30 ans après, le fujimorisme reste une force politique majeure au Pérou. La fille d’Alberto Fujimori, Keiko Fujimori, a d’ailleurs été trois fois candidate au 2e tour des élections présidentielles, en 2011, 2016 et 2021. Le groupe parlementaire fujimoriste s’emploie depuis des années à entraver la justice pour les victimes de la dictature d’Alberto Fujimori. En ce sens, la famille de Melissa Alfaro Méndez attend depuis 30 ans que les responsables politiques et matériels soient reconnus coupables et écopent d’une sentence à la hauteur de leur crime.

Ce jeudi 23 juin, donc, quelques dizaines de femmes s’étaient réunies Place San Martin pour se diriger vers la Cour Supérieure de Justice péruvienne, et protester contre le (nouveau) report du Jugement Oral contre Alberto Fujimori, sa main droite Vladimir Montesino, et les autres responsables de la mort violente de Melissa Alfaro. Les slogans étaient clairs :

Melissa Alfaro Méndez, PRÉSENTE ! Aujourd’hui, ET POUR TOUJOURS !
Quand une journaliste meurt, ELLE NE MEURT JAMAIS !
Melissa n’est pas morte, ELLE S’EST MULTIPLIEE !
Ni Oubli Ni Pardon, les responsables en prison !
Qu’est ce que nous voulons ? LA JUSTICE ! Quand ça ? MAINTENANT !

Puis elles ont recouvert le parvis de la Cour Suprême d’inscription à la craie : Jugement Oral Maintenant ! Justice pour Melissa ! Melissa Alfaro, présente ! Fujimori va tomber !

Il n’est pas anodin que ce soit des jeunes femmes qui accompagnent la famille de Melissa Alfaro, et des jeunes femmes féministes.
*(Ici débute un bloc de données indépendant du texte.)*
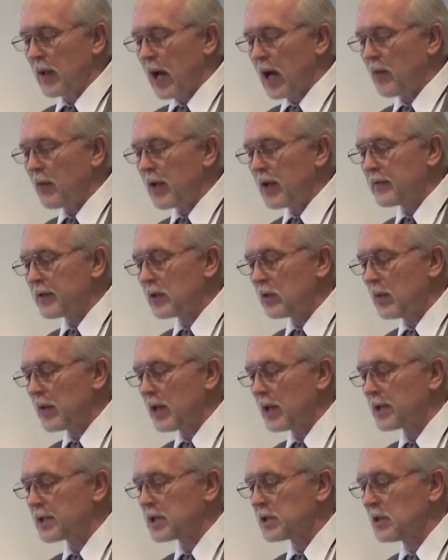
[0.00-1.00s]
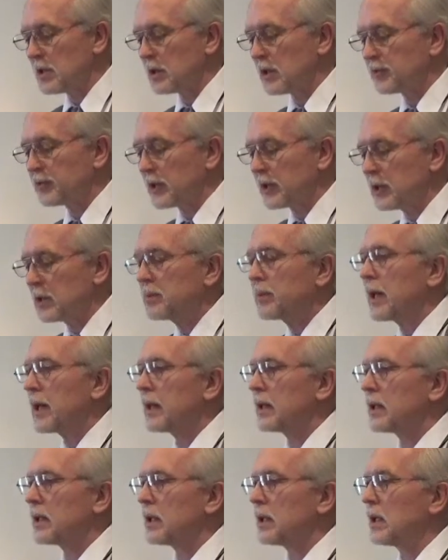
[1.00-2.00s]
However, we are still affronted by
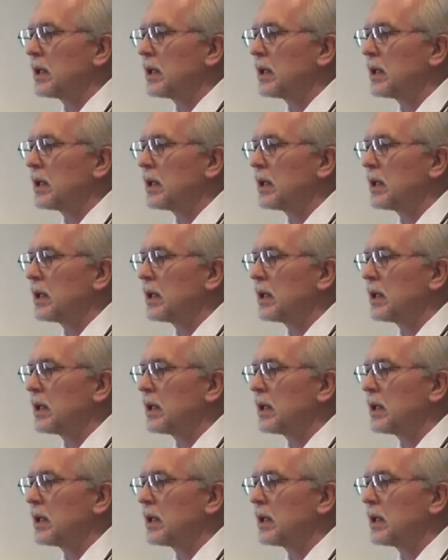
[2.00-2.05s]
an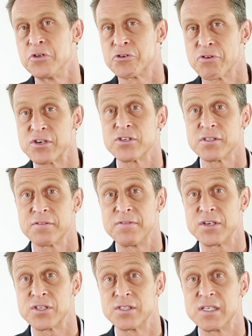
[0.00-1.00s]
nutritional
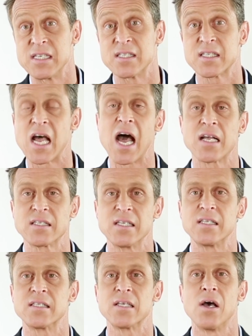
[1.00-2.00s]
deficiencies,
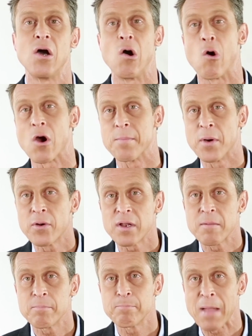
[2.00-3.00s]
toxins,
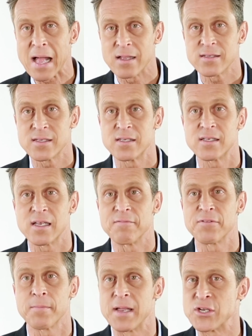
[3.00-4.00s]
hormonal imbalances,
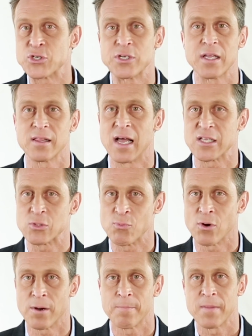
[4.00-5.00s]
inflammation, and lots
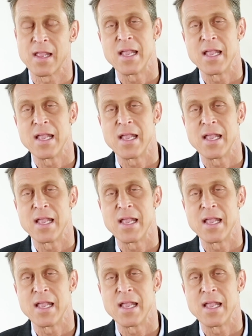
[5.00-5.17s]
more.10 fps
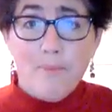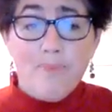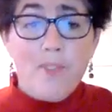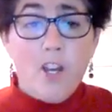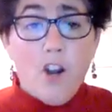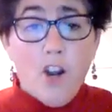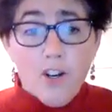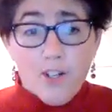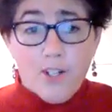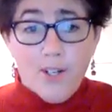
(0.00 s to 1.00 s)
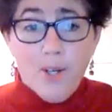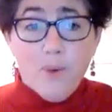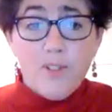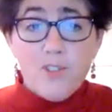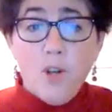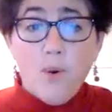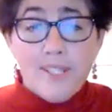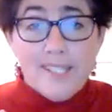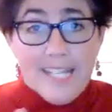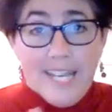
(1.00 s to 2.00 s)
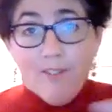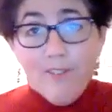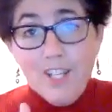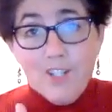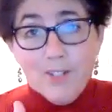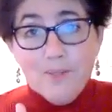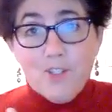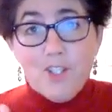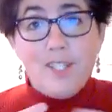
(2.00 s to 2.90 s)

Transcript: The ark was Noah's salvation, just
Ces dernières années, les féministes sont devenues le fer de lance de la résistance au Fujimorisme : contre la grâce présidentielle qui prétendait le faire sortir de prison où il est depuis 2007 ; pour la reconnaissance et les réparations des 300.000 stérilisations forcées contre des femmes andines et amazoniennes entre 1996 et 2000 ; ainsi que des viols massifs commis par l’armée entre 1980 et 2000, pendant le conflit armé, entre autres.

Le collectif féministe Trenzar a organisé cette "performance" artiviste (mélange d’art et d’activisme) : des jeunes femmes vêtues de noir, portant des miroirs à l’effigie de Melissa, écrivant à la craie le cri pour la justice dans l’espace public.

Autres participantes étaient membres du collectif Tamboras Resistencias, une batucada féministe qui fait des percussions dans les rues un pari politique contre le système patriarcal. Occupant l’espace, accompagnant les luttes pour la justice sociale et environnementale, elles font résonner leurs exigences de justice, de solidarité, de communauté, de transformation et d’égalité dans tout Lima.